| Eveline
 Sentada ante la ventana, miraba cómo la noche invadía la
 avenida. Su cabeza se apoyaba contra las cortinas de la ventana, y
 tenía en la nariz el olor de la polvorienta cretona. Estaba cansada.
 
 Pasaba poca gente: el hombre de la última casa pasó rumbo a
 su hogar, oyó el repiqueteo de sus pasos en el pavimento de
 hormigón y luego los oyó crujir sobre el sendero de grava que
 se extendía frente a las nuevas casas rojas. Antes había
 allí un campo, en el que ellos acostumbraban jugar con otros
 niños. Después, un hombre de Belfast compró el campo y
 construyó casas en él: casas de ladrillos brillantes y techos
 relucientes, y no pequeñas y oscuras como las otras. Los
 niños de la avenida solían jugar juntos en aquel campo; los
 Devine, los Water, los Dunn, el pequeño lisiado Keogh, ella, sus
 hermanos y hermanas. Sin embargo, Ernest jamás jugaba: era demasiado
 grande. Su padre solía echarlos del campo con su bastón de
 ciruelo silvestre; pero por lo general el pequeño Keogh era quien
 montaba guardia y avisaba cuando el padre se acercaba. Pese a todo,
 parecían haber sido bastante felices en aquella época. Su
 padre no era tan malo entonces, y, además, su madre vivía.

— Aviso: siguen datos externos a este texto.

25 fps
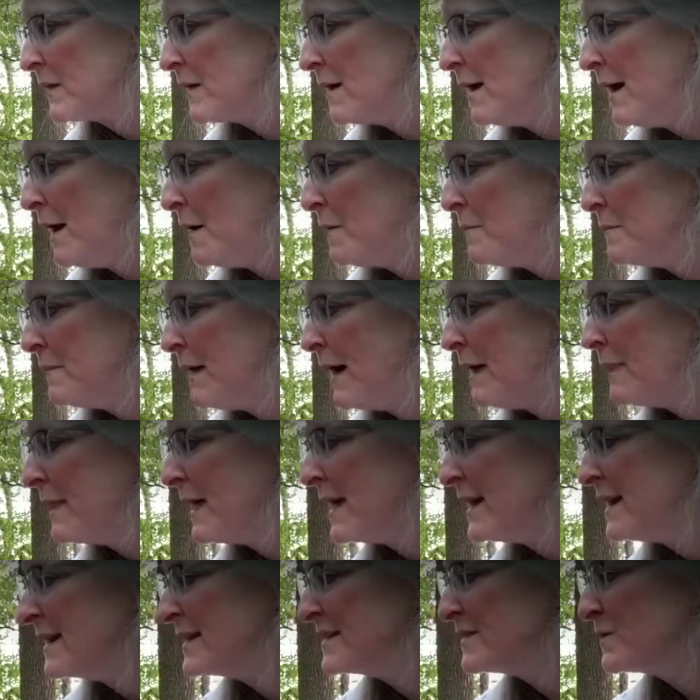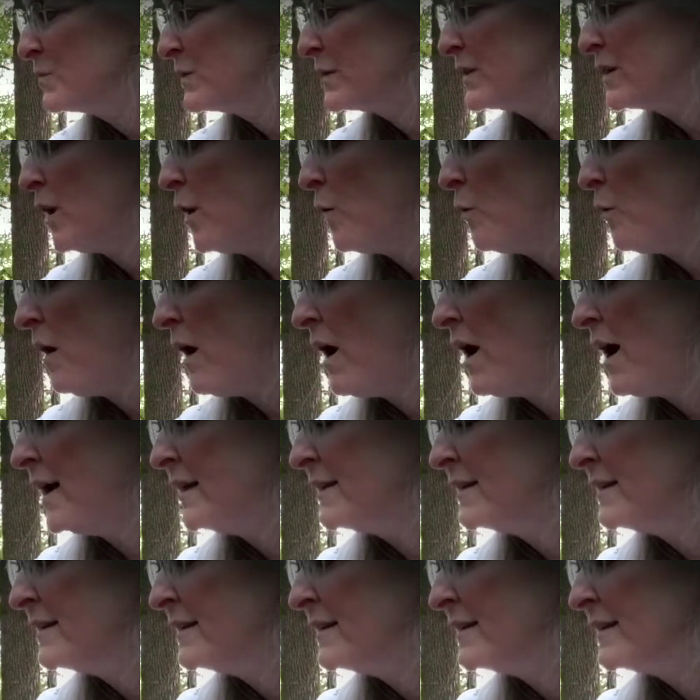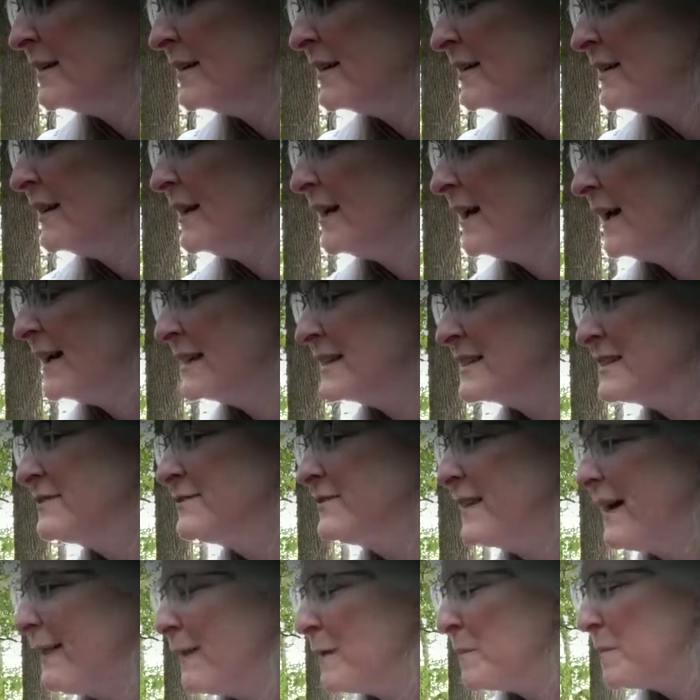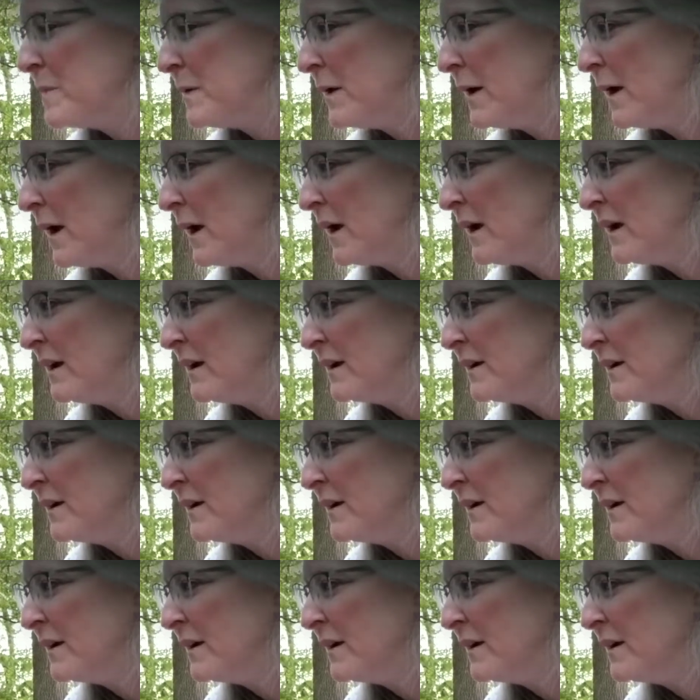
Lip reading: And then as we go on developing,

 Hacía mucho tiempo de aquello. Ella, sus hermanos y hermanas se
 habían transformado en adultos; la madre había muerto. Tizzie
 Dunn había muerto también, y los Water regresaron a
 Inglaterra. Todo cambia. Ahora ella se aprestaba a irse también, a
 dejar su hogar.
 
 ¡Su hogar! Miró a su alrededor, repasando todos los objetos
 familiares que durante tantos años había limpiado de polvo
 una vez por semana, mientras se preguntaba de dónde
 provendría tanto polvo. Tal vez no volvería a ver todos
 aquellos objetos familiares, de los cuales jamás hubiera supuesto
 verse separada. Y sin embargo, en todos aquellos años, nunca
 había averiguado el nombre del sacerdote cuya foto amarillenta
 colgaba de la pared, sobre el viejo armonio roto, y junto al grabado en
 colores de las promesas hechas a la beata Margaret Mary Alacoque. El
 sacerdote había sido compañero de colegio de su padre. Cada
 vez que éste mostraba la fotografía a su visitante, agregaba
 de paso:
 
 -En la actualidad está en Melbourne.
 
 Ella había consentido en partir, en dejar su hogar. ¿Era
 prudente? Trató de sopesar todas las implicaciones de la pregunta.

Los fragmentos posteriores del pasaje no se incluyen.